***** DATA *****
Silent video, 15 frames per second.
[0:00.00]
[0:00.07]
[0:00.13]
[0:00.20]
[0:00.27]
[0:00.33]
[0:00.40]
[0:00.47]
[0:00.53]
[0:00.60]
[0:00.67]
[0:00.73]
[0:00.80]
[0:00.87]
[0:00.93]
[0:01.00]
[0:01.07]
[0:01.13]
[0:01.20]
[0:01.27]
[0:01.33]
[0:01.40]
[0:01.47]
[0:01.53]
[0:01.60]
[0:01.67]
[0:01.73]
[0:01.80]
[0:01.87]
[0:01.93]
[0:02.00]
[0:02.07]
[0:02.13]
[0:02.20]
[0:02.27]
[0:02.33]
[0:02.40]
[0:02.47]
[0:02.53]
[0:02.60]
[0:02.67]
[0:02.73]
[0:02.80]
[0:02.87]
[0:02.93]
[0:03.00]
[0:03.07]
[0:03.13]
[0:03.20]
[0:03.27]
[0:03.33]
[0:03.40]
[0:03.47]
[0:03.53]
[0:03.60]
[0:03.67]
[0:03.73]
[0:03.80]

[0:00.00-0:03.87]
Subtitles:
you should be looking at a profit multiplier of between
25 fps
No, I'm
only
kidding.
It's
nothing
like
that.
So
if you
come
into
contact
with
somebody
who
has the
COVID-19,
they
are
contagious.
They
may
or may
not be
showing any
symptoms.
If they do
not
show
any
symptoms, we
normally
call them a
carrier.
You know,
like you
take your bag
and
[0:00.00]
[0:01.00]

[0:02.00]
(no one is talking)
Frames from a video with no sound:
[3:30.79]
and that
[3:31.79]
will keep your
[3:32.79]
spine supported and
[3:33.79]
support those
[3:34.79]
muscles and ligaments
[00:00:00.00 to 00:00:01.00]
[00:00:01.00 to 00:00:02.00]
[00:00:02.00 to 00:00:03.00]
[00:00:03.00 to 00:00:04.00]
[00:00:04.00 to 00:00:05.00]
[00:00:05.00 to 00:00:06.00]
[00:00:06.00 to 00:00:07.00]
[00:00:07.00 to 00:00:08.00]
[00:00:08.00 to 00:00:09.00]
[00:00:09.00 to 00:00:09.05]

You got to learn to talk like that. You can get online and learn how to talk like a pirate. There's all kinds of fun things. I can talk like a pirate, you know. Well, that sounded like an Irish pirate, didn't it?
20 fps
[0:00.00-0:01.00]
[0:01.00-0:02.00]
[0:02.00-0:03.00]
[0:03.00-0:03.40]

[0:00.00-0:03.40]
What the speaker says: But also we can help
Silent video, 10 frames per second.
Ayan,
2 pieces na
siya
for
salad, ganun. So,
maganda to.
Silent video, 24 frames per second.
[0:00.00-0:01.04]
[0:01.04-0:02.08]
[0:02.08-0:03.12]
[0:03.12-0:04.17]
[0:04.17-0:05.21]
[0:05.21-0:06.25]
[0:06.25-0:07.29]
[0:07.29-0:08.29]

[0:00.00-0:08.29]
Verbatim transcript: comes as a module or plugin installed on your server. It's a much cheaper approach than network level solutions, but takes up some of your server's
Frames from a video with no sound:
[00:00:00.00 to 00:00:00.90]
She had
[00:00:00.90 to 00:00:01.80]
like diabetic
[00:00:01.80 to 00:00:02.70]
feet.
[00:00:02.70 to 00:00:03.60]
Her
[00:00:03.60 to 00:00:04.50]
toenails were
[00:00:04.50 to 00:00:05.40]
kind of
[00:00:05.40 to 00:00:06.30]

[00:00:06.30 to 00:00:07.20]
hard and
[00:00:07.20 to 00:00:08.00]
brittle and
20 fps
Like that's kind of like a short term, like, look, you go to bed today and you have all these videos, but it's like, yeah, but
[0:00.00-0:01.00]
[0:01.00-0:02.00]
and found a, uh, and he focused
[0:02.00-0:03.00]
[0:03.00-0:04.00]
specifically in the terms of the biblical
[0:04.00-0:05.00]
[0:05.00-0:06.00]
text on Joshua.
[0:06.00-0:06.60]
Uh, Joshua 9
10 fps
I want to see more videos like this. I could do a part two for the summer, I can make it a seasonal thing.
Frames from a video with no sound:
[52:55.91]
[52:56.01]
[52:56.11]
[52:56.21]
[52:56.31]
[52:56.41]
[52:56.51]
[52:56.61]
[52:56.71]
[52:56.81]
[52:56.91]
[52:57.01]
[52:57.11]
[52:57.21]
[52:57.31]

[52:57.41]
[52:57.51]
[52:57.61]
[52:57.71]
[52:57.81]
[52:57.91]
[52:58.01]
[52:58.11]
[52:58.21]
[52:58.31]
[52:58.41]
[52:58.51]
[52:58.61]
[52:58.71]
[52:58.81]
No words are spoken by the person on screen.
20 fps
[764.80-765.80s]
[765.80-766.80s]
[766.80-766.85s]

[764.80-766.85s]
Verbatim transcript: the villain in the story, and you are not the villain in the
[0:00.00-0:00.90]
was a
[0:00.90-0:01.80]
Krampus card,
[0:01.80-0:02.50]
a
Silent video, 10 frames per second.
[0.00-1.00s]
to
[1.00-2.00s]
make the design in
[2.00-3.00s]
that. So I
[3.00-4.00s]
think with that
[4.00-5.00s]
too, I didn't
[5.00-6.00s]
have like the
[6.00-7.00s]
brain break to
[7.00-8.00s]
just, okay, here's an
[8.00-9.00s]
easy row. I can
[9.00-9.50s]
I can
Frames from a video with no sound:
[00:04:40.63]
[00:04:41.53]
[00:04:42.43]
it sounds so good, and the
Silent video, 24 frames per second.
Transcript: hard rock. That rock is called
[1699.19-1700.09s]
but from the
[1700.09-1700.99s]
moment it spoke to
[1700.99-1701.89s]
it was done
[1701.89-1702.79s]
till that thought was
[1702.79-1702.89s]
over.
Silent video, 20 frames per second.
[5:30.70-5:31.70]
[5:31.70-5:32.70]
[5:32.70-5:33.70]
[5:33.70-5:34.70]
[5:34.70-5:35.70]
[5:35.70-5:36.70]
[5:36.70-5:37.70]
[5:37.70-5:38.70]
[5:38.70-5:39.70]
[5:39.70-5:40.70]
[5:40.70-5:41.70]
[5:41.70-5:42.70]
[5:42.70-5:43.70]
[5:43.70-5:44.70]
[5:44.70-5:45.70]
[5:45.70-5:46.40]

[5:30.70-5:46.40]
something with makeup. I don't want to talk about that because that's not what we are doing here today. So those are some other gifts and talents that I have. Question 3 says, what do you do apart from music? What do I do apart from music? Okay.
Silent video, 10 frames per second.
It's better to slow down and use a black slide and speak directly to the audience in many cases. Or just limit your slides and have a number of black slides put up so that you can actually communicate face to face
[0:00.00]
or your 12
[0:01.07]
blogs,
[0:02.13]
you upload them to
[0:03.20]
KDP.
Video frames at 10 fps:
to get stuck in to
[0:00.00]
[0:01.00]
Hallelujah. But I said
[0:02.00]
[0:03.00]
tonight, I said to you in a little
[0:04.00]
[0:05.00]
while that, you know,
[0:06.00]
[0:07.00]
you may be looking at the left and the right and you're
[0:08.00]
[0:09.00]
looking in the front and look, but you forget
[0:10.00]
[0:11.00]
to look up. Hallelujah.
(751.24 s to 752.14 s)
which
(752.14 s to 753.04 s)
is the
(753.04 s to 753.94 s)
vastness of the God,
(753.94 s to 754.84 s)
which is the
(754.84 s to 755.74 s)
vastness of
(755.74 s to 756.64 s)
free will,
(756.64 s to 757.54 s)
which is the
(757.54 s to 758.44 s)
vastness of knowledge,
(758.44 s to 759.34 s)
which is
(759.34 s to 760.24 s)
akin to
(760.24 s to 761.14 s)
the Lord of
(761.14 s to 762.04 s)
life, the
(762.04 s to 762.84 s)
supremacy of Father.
*****
▸ **TASK INSTRUCTIONS**
Check every line of the records above for the string "Verbatim". Copy those that hold it.

▸ **THE ANSWER**
Verbatim transcript: comes as a module or plugin installed on your server. It's a much cheaper approach than network level solutions, but takes up some of your server's
Verbatim transcript: the villain in the story, and you are not the villain in the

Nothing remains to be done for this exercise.